_PROMPT_. Please return, with no alterations, the lines below from the very first through the one that contains "[278.95-292.25s]".

┌──

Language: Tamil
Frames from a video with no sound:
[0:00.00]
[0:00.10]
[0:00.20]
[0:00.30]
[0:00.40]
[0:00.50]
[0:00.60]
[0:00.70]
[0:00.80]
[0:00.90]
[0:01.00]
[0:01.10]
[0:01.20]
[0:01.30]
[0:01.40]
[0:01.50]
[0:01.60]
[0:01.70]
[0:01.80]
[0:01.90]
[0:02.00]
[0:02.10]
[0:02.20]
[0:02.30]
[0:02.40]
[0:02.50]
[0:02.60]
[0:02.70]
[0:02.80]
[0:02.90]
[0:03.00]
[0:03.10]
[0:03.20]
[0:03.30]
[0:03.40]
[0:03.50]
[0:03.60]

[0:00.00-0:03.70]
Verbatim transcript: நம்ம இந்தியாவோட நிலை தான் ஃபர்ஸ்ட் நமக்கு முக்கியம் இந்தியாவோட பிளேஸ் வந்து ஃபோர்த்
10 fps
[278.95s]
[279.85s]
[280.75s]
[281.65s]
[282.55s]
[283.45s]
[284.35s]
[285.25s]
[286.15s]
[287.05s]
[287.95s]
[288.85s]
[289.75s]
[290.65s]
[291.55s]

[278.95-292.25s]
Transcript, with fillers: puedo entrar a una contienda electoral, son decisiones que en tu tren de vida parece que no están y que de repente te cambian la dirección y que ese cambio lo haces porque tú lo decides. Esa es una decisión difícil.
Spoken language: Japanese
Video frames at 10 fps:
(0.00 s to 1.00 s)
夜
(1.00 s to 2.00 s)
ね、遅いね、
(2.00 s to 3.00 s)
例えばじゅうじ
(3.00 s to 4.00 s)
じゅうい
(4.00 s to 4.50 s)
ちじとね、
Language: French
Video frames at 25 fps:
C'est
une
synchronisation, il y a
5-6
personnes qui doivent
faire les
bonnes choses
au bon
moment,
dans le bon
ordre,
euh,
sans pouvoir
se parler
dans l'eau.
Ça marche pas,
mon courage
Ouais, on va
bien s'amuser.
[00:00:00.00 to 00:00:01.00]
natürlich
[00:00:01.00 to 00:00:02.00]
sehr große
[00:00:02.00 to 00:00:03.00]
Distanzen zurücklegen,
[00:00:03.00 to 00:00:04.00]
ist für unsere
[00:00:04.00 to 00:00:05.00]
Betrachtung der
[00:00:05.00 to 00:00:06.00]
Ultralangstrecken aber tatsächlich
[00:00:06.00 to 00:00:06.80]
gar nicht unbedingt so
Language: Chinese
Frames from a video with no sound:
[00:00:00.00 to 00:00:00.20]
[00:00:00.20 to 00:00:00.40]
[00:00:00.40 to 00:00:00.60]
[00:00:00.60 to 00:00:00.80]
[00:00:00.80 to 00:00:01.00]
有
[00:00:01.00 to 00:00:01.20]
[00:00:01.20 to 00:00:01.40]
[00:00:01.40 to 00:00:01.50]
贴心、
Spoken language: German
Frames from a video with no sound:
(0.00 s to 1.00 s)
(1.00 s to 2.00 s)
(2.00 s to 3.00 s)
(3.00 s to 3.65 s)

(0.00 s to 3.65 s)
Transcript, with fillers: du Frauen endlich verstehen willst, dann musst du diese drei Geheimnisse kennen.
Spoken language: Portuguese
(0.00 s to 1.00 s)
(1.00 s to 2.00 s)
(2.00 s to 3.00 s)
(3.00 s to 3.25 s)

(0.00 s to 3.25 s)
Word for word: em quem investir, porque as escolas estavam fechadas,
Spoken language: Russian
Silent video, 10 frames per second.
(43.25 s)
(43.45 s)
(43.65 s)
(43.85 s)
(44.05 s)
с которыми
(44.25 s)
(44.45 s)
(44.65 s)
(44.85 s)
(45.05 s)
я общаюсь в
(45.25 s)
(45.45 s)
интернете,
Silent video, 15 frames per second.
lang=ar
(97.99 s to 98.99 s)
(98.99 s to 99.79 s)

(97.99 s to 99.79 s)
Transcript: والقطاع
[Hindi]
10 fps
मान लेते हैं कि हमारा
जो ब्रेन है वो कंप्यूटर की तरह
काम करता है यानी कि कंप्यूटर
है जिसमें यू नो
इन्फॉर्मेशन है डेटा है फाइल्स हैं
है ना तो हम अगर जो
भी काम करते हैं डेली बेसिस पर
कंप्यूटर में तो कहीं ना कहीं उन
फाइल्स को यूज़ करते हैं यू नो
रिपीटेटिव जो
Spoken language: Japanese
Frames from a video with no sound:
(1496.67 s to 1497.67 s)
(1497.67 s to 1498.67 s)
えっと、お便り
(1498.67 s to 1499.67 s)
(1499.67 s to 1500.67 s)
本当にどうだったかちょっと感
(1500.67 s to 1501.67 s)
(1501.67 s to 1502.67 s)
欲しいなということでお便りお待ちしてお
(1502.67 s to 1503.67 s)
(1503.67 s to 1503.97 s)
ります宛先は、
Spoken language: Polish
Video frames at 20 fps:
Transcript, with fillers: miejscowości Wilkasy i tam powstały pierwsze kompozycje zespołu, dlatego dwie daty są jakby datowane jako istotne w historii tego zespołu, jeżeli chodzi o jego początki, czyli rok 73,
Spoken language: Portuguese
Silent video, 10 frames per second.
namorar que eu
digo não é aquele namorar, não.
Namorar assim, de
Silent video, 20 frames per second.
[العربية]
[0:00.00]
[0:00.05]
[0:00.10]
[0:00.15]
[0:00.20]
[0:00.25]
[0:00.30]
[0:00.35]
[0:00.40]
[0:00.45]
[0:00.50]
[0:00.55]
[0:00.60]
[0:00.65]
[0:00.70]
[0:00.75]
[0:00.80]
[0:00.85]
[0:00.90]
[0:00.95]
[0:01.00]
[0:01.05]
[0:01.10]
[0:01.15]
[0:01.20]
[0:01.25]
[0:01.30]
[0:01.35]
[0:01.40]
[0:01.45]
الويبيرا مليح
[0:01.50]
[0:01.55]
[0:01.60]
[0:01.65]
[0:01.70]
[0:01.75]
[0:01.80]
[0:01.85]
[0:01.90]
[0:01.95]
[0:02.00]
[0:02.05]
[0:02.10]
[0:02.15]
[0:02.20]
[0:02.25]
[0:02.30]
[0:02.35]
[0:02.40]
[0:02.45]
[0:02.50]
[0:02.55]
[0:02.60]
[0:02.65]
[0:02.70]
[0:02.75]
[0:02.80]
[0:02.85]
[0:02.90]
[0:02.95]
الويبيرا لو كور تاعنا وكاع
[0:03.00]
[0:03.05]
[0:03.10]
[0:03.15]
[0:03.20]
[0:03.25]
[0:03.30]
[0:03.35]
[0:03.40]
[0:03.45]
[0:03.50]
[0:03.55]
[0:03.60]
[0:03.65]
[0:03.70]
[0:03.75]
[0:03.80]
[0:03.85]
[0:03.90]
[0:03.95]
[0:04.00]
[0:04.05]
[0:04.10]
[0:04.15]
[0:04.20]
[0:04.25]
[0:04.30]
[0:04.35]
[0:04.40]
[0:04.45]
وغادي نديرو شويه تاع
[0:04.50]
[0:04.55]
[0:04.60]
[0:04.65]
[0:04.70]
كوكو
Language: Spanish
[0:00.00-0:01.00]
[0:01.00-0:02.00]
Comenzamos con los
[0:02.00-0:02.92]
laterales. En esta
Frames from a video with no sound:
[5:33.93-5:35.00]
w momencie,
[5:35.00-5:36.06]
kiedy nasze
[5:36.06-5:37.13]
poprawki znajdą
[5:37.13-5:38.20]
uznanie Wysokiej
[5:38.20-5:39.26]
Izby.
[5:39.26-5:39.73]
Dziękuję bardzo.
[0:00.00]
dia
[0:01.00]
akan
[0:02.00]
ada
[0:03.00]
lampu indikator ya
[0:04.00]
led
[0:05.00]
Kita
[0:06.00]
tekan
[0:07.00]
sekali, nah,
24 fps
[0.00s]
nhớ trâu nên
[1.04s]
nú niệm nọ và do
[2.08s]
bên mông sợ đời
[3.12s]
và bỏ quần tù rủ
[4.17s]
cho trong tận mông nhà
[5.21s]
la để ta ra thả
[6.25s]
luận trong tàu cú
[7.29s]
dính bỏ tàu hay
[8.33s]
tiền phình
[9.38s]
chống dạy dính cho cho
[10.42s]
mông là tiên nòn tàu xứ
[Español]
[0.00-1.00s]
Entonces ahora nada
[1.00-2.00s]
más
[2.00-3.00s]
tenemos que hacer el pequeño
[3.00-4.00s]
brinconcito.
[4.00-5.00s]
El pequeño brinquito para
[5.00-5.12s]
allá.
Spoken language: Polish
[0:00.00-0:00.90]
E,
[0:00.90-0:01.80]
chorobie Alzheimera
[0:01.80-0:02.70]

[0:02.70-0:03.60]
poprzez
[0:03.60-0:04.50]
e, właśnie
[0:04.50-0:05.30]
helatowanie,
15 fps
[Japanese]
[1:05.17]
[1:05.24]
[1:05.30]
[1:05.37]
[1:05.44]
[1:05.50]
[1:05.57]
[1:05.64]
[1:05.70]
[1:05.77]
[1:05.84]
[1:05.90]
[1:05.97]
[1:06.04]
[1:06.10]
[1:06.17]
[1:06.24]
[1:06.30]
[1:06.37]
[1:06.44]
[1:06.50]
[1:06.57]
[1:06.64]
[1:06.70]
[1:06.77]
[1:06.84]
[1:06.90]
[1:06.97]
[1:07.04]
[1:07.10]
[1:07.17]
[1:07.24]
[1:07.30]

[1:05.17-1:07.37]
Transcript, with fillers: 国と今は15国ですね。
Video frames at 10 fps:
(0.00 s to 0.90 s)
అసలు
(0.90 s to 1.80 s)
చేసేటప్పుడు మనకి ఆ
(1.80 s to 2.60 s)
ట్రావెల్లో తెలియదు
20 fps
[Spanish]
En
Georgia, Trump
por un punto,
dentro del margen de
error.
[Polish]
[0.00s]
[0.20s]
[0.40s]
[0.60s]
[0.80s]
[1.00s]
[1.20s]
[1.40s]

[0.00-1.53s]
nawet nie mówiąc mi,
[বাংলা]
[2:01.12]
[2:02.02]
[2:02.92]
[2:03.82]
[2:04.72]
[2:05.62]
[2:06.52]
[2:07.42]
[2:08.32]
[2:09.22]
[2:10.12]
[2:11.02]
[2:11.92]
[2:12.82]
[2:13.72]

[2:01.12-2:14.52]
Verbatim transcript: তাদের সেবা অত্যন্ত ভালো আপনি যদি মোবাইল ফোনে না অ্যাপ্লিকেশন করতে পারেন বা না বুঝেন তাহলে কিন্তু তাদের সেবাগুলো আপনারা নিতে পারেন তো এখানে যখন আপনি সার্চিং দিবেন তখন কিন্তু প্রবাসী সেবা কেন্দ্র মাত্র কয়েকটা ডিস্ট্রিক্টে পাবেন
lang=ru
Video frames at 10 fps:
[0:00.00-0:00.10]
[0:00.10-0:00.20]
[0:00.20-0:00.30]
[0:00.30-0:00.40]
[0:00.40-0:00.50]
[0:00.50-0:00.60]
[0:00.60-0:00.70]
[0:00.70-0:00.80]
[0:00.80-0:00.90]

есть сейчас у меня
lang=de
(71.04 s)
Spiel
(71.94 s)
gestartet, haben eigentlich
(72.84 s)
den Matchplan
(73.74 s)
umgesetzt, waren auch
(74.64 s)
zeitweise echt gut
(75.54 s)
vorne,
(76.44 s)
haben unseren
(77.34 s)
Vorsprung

└──

_SOLUTION TO THE EXERCISE_.
Language: Tamil
Frames from a video with no sound:
[0:00.00]
[0:00.10]
[0:00.20]
[0:00.30]
[0:00.40]
[0:00.50]
[0:00.60]
[0:00.70]
[0:00.80]
[0:00.90]
[0:01.00]
[0:01.10]
[0:01.20]
[0:01.30]
[0:01.40]
[0:01.50]
[0:01.60]
[0:01.70]
[0:01.80]
[0:01.90]
[0:02.00]
[0:02.10]
[0:02.20]
[0:02.30]
[0:02.40]
[0:02.50]
[0:02.60]
[0:02.70]
[0:02.80]
[0:02.90]
[0:03.00]
[0:03.10]
[0:03.20]
[0:03.30]
[0:03.40]
[0:03.50]
[0:03.60]

[0:00.00-0:03.70]
Verbatim transcript: நம்ம இந்தியாவோட நிலை தான் ஃபர்ஸ்ட் நமக்கு முக்கியம் இந்தியாவோட பிளேஸ் வந்து ஃபோர்த்
10 fps
[278.95s]
[279.85s]
[280.75s]
[281.65s]
[282.55s]
[283.45s]
[284.35s]
[285.25s]
[286.15s]
[287.05s]
[287.95s]
[288.85s]
[289.75s]
[290.65s]
[291.55s]

[278.95-292.25s]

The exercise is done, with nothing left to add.